[Collected data]
*** Block opens ***
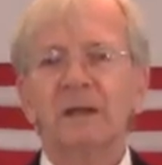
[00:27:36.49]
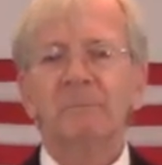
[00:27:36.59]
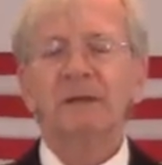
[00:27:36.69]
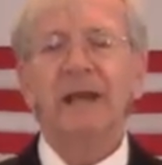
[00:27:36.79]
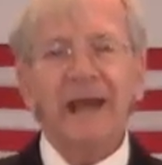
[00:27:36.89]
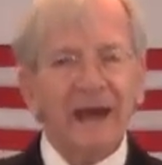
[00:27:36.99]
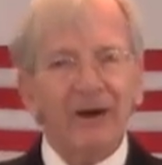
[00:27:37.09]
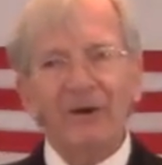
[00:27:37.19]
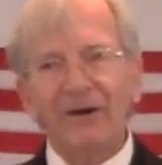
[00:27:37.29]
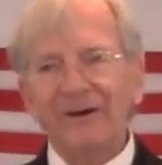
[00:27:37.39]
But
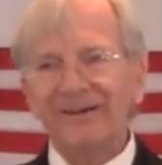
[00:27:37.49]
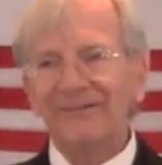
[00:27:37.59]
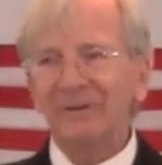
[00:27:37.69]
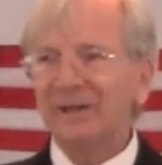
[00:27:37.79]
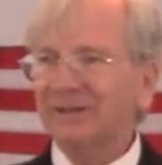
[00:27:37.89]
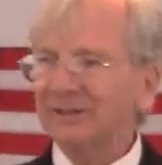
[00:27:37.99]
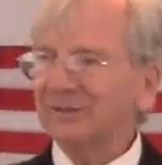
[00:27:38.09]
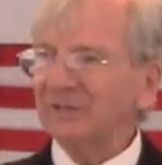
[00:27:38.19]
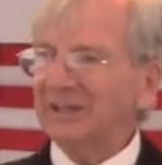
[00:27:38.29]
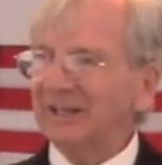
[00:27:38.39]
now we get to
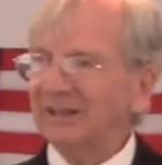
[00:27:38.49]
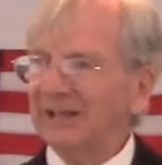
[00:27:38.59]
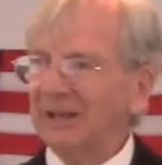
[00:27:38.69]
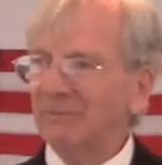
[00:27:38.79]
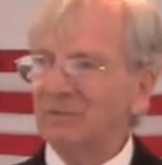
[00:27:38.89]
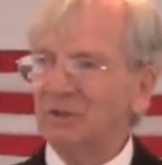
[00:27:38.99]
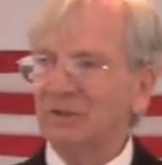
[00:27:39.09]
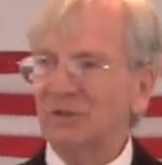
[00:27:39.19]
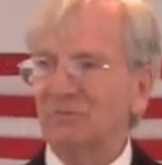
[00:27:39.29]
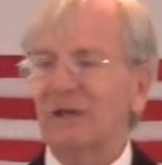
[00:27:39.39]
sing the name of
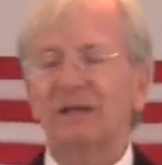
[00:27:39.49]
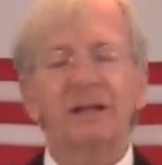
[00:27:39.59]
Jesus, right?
*** Block closes ***
*** Block opens ***
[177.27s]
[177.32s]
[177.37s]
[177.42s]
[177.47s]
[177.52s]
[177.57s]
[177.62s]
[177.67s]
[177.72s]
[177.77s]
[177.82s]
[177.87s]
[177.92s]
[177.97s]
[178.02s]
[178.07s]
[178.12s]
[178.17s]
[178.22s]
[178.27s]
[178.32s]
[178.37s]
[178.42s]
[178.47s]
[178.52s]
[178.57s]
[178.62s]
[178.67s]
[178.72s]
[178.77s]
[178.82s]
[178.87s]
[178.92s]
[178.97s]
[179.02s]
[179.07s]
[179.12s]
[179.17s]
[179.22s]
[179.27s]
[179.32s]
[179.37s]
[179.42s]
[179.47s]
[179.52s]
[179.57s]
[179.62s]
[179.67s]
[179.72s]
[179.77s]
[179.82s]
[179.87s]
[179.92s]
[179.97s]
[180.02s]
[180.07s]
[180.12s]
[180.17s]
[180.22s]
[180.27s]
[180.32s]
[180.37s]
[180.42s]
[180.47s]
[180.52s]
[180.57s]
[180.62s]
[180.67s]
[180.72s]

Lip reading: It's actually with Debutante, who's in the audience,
*** Block closes ***
*** Block opens ***
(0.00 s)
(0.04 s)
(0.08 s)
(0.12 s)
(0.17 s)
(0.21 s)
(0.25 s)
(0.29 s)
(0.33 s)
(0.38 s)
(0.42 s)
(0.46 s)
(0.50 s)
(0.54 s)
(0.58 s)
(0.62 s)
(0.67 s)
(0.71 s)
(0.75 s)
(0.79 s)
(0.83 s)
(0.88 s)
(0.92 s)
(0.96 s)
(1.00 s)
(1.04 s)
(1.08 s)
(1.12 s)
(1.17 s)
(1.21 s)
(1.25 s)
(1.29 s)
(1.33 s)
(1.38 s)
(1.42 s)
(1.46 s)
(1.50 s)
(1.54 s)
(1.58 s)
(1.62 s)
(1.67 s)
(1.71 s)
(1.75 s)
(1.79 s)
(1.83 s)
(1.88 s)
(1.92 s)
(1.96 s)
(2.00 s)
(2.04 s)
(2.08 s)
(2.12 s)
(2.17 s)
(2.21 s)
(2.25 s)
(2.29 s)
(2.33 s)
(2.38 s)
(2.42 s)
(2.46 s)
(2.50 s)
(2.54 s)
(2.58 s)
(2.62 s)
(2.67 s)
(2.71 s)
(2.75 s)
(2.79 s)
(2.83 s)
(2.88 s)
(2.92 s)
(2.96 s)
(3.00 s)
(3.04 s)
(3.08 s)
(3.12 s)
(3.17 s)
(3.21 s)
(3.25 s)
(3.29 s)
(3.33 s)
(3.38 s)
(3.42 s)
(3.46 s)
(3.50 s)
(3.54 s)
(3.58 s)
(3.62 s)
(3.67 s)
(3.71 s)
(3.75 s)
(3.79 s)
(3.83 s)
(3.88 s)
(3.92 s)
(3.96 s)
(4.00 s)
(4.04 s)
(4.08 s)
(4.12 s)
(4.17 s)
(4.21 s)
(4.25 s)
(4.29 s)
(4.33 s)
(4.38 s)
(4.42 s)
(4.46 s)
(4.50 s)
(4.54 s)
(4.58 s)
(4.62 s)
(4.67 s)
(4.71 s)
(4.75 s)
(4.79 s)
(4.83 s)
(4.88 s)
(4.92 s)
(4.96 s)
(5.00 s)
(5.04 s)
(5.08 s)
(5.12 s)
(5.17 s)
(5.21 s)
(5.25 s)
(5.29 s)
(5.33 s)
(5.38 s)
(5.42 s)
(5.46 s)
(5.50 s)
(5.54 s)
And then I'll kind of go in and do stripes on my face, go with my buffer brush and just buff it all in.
*** Block closes ***
### What is required
Transcribe only this stretch of the data: the line with "[00:27:36.49]", the line with "[00:27:39.09]", and every line in between. Leave out the pictures.

### Task solution
[00:27:36.49]
[00:27:36.59]
[00:27:36.69]
[00:27:36.79]
[00:27:36.89]
[00:27:36.99]
[00:27:37.09]
[00:27:37.19]
[00:27:37.29]
[00:27:37.39]
But
[00:27:37.49]
[00:27:37.59]
[00:27:37.69]
[00:27:37.79]
[00:27:37.89]
[00:27:37.99]
[00:27:38.09]
[00:27:38.19]
[00:27:38.29]
[00:27:38.39]
now we get to
[00:27:38.49]
[00:27:38.59]
[00:27:38.69]
[00:27:38.79]
[00:27:38.89]
[00:27:38.99]
[00:27:39.09]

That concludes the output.